When the Libyan uprising began, many women enthusiastically took part, marching alongside men and aspiring to greater freedoms. But now they may have to pay for that liberation by losing their rights.

­The head of the Libyan Women's Union says the Arab Spring was the single most important step toward gender equality in a largely patriarchal society.

“Women helped the revolution and the revolution helped them. There are several women in the new government now. And we need to hold on to these achievements.
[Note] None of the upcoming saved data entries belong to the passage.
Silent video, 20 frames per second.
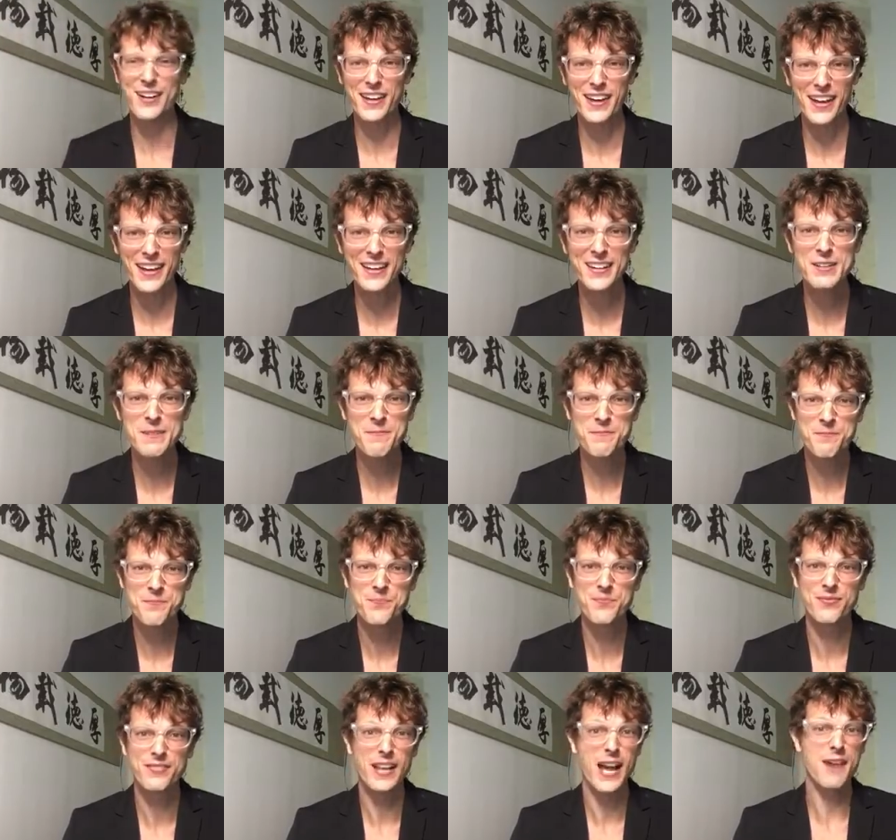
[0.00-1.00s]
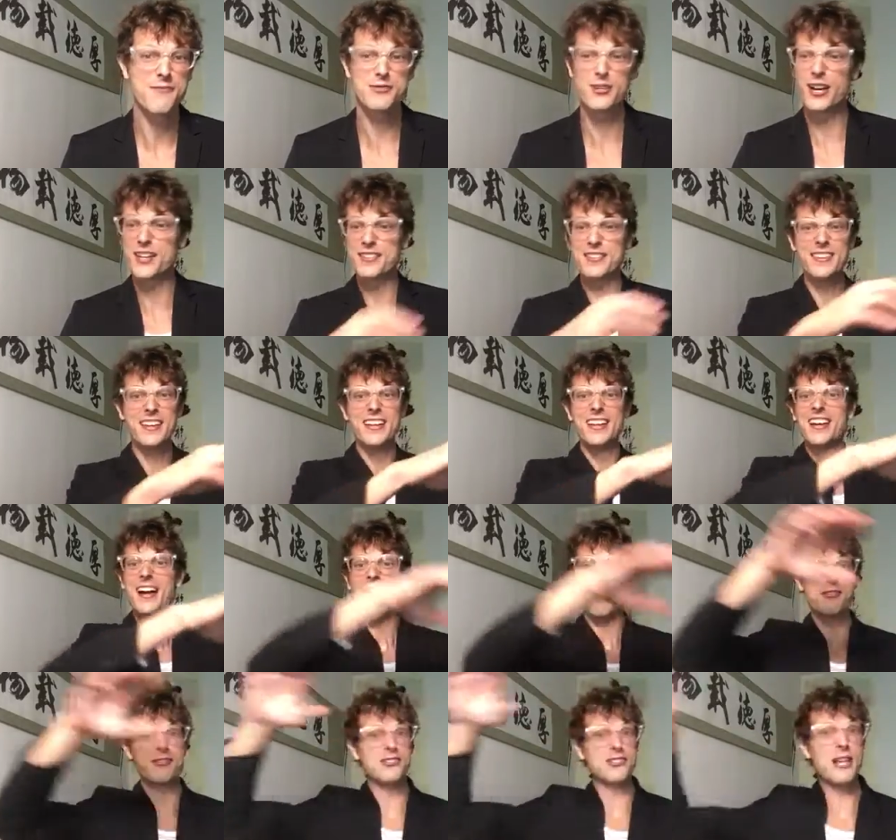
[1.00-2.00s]
Okay,
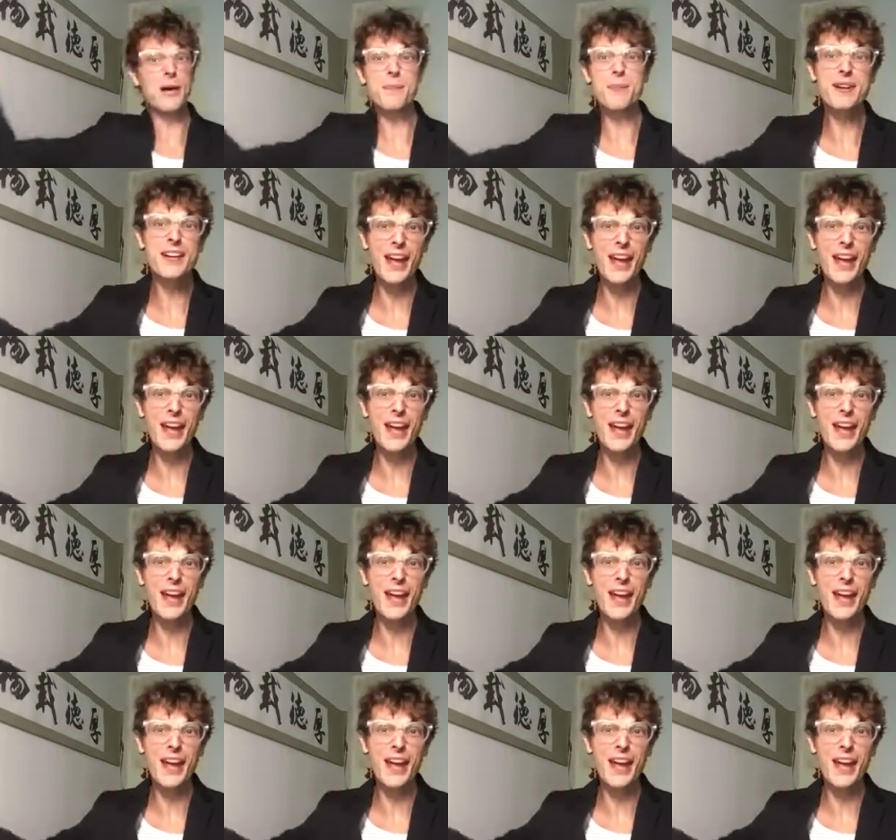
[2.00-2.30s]
I've slept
We can't give them back.”

But what seemed to be the path to women`s emancipation turned out to be leading to the deprivation of their rights, as the head of Libya’s transitional government is promising to bring back polygamy.

“The rule that limited the number of wives to one is against Sharia law and it should be banned,” Abdel Jalil stated.

The proposal is seen as an attempt to curry favor with Libya's all-powerful militia and to encourage them to settle back into a peaceful life.

And while the proposal has been welcomed by many Libyan men, women are now puzzled over the prospects the revolution has brought them.

Under Gaddafi’s rule polygamy was banned and husbands were forbidden to restrict their wives' mobility. By 2006 more than a quarter of Libyan women were working.

If legalized, polygamy will not just deprive women of their rights, but may also pave the way for further restrictions on their lives.